### WHAT YOU NEED TO DO:
Make an exact copy of all the entries, with the pictures left out.

### MATERIAL PROVIDED:
**********

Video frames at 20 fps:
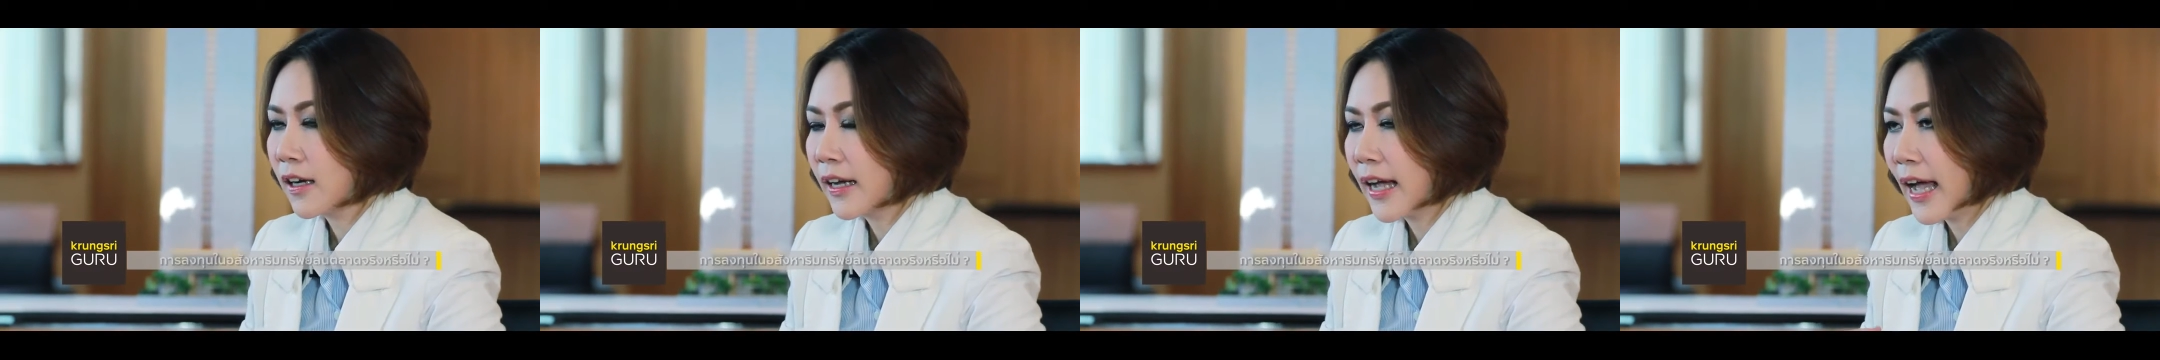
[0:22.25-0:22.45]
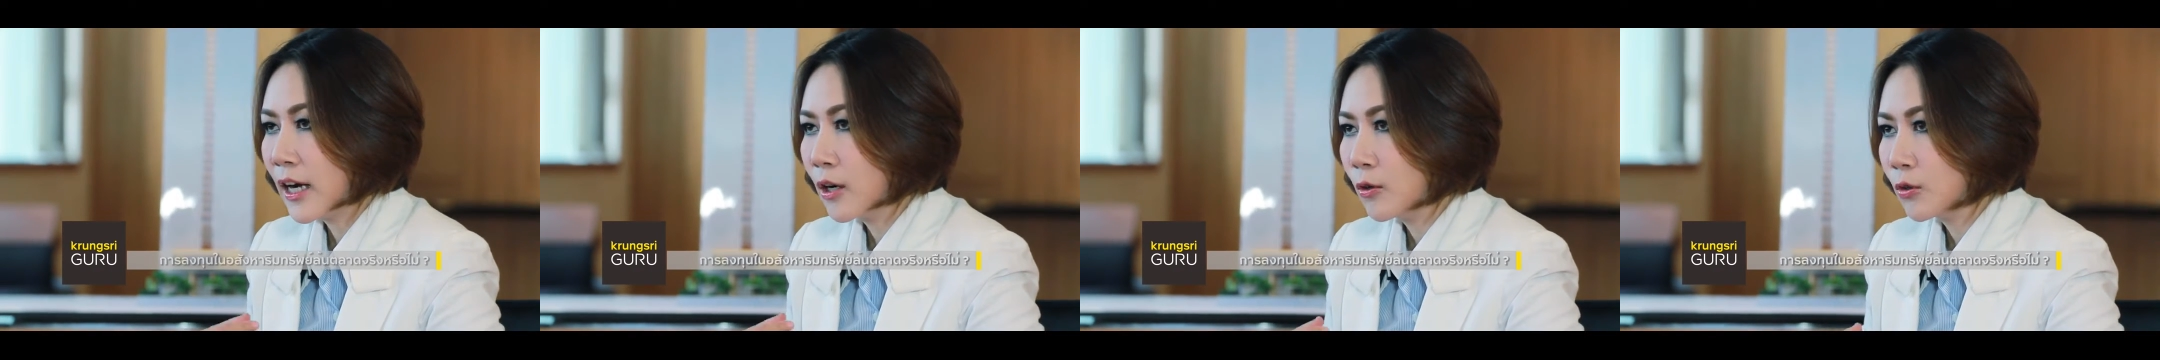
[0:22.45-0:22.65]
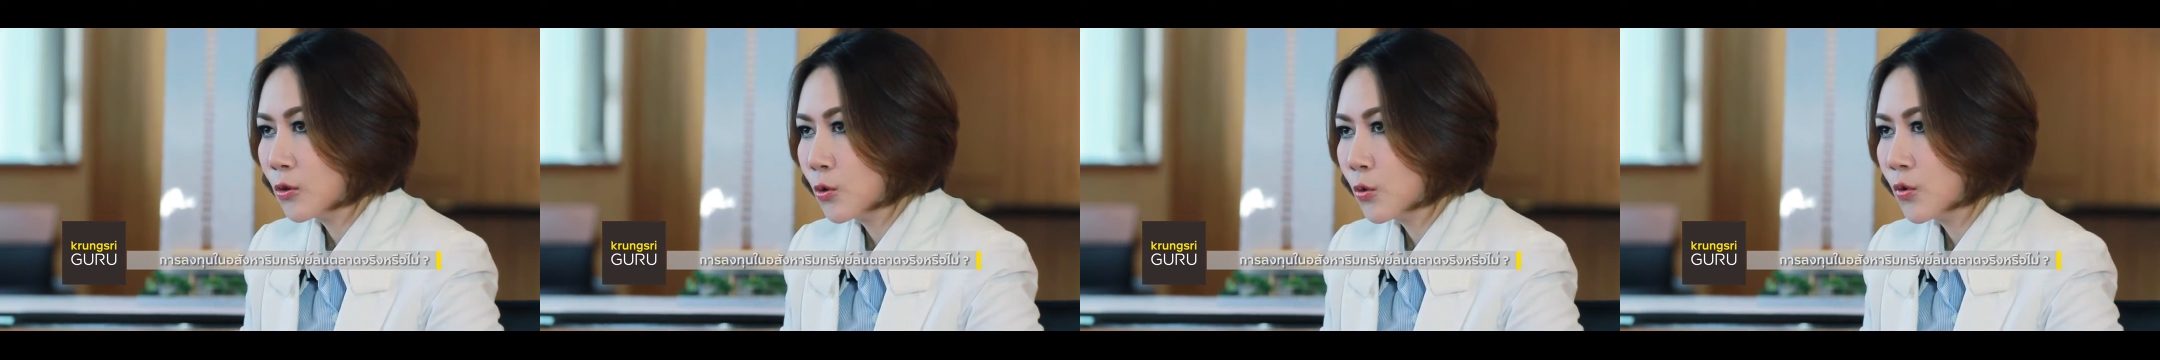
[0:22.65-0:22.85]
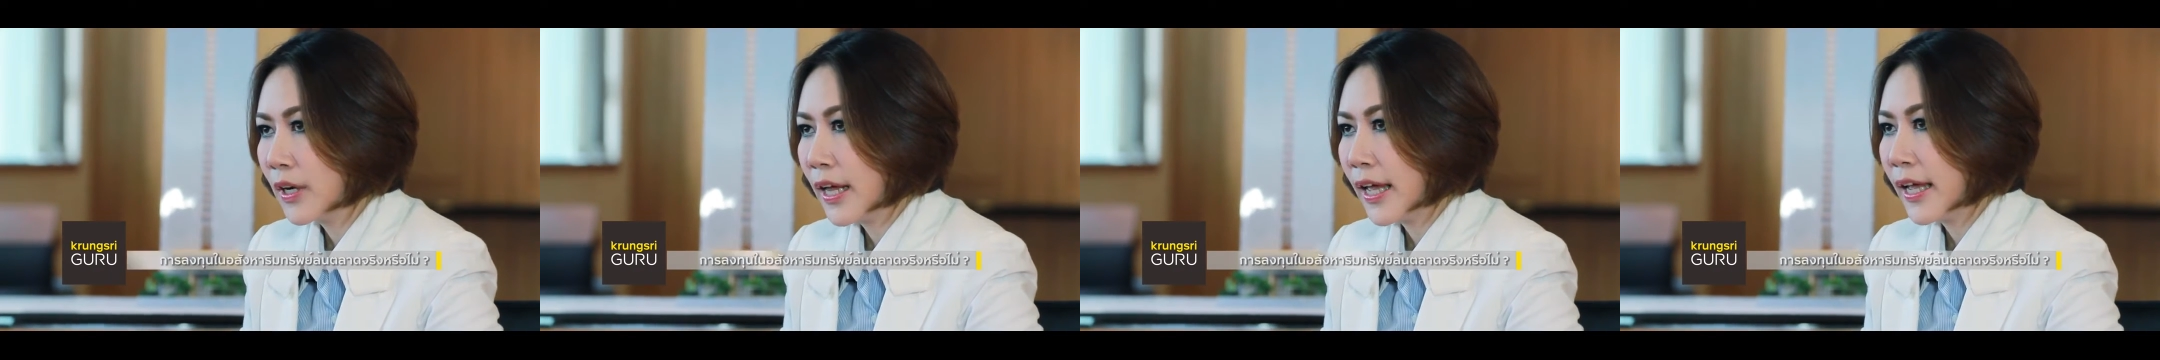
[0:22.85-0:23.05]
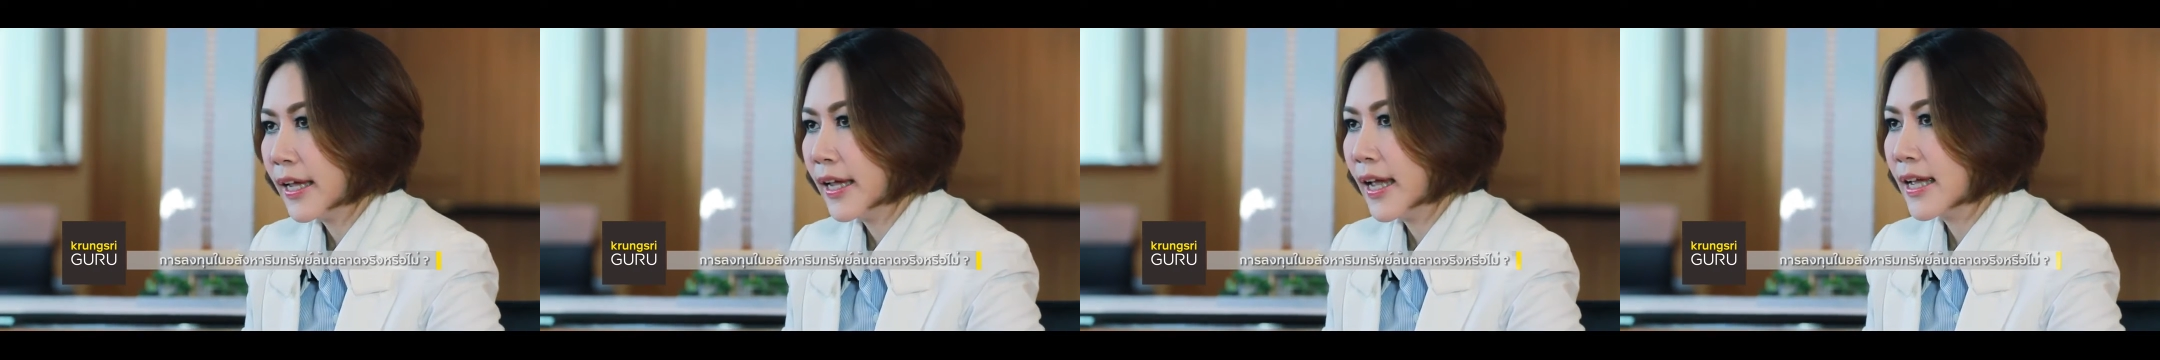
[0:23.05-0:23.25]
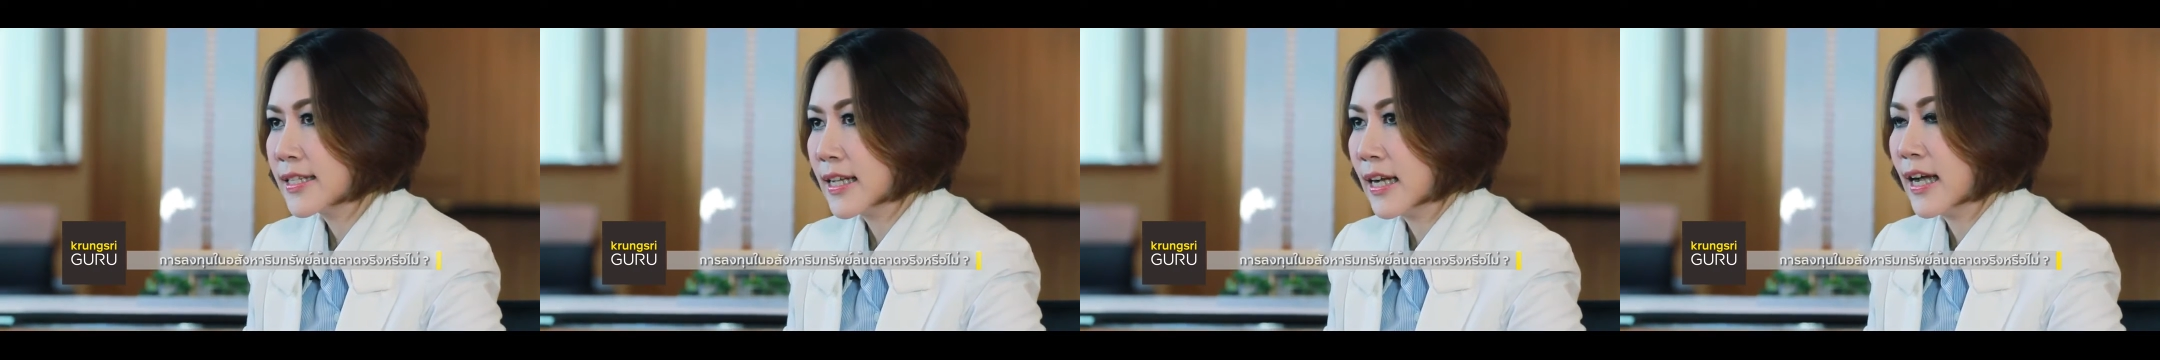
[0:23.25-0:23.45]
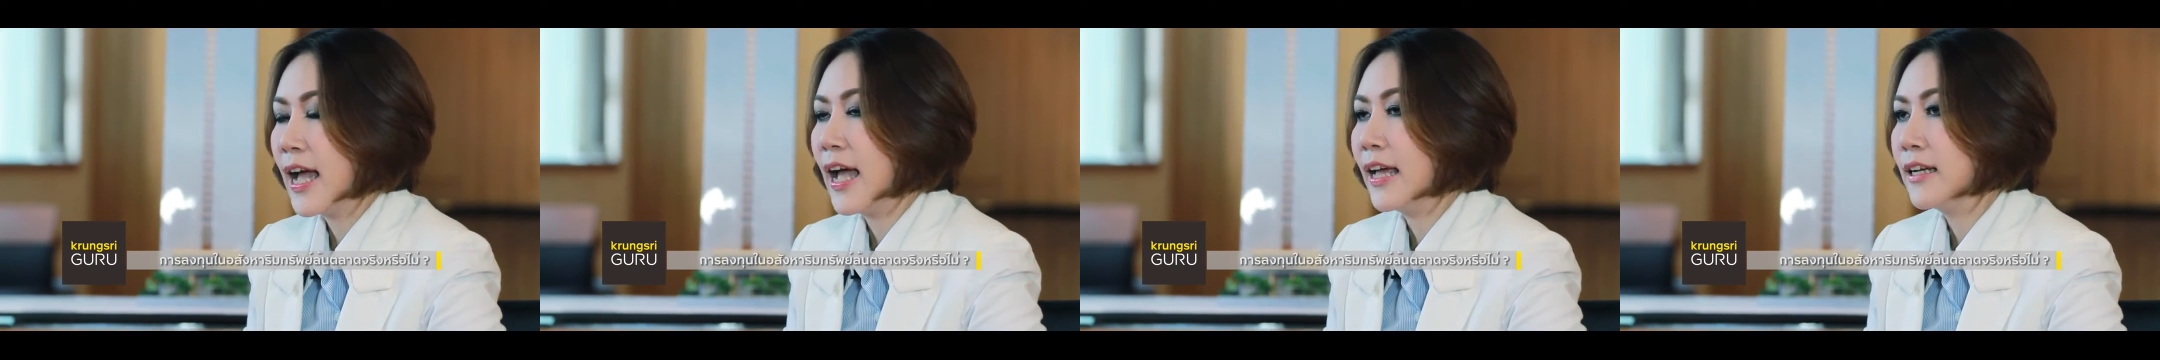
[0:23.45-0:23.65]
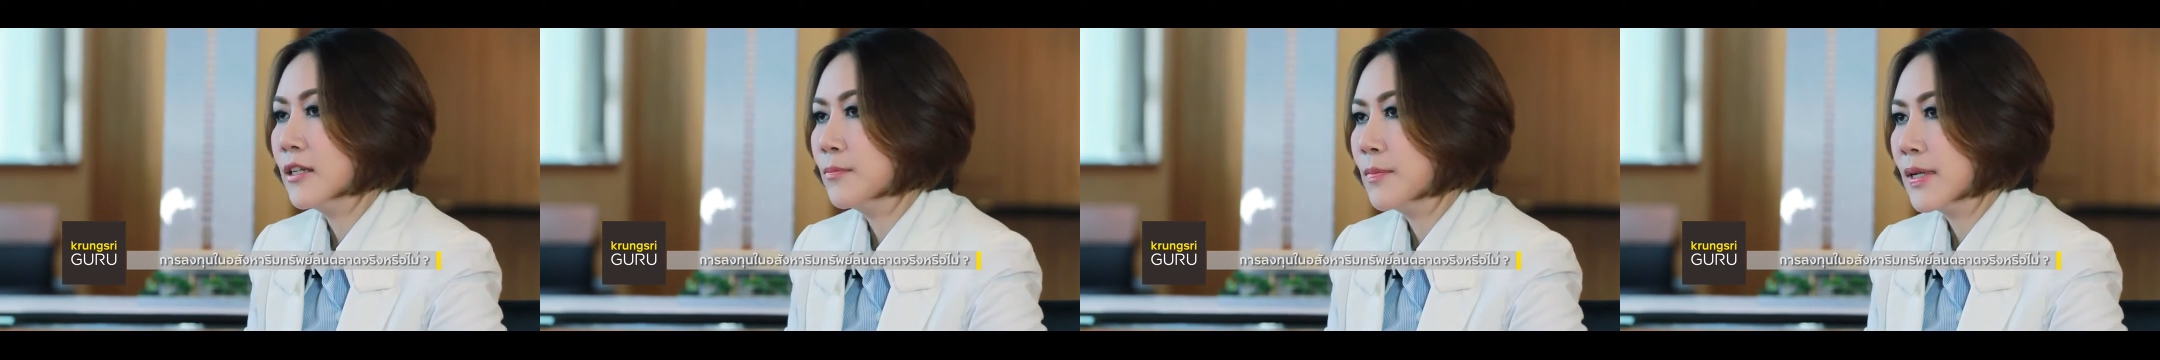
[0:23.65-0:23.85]
การลงทุนในอสัง
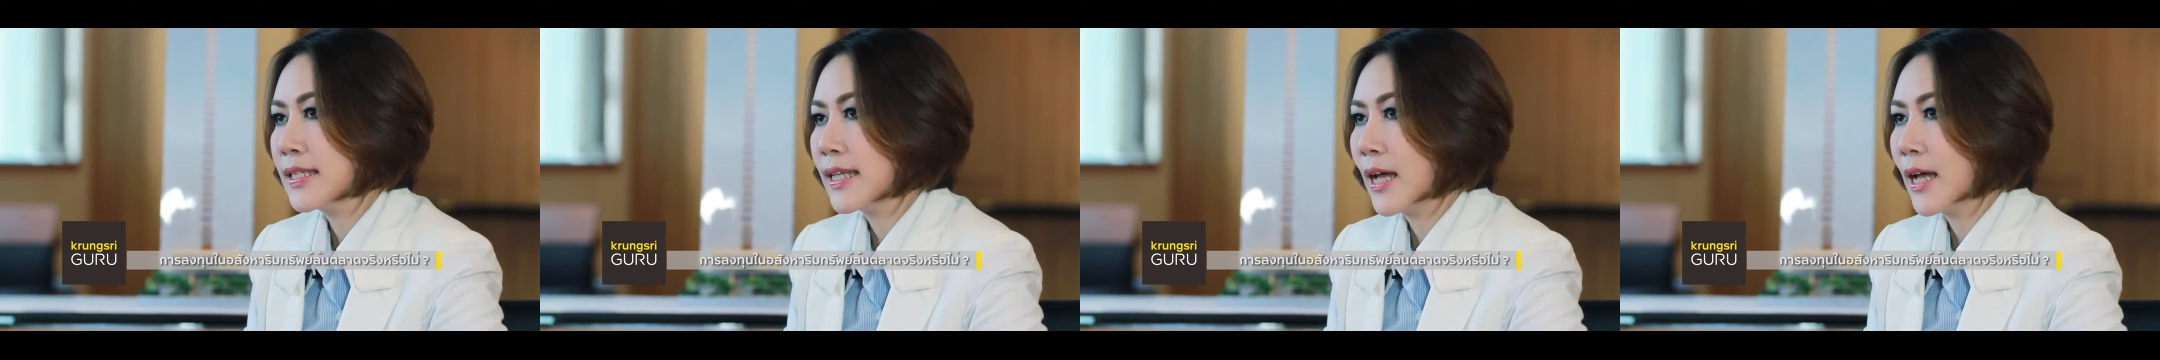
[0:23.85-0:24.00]
หาริม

**********

### WRITTEN SOLUTION:
Video frames at 20 fps:
[0:22.25-0:22.45]
[0:22.45-0:22.65]
[0:22.65-0:22.85]
[0:22.85-0:23.05]
[0:23.05-0:23.25]
[0:23.25-0:23.45]
[0:23.45-0:23.65]
[0:23.65-0:23.85]
การลงทุนในอสัง
[0:23.85-0:24.00]
หาริม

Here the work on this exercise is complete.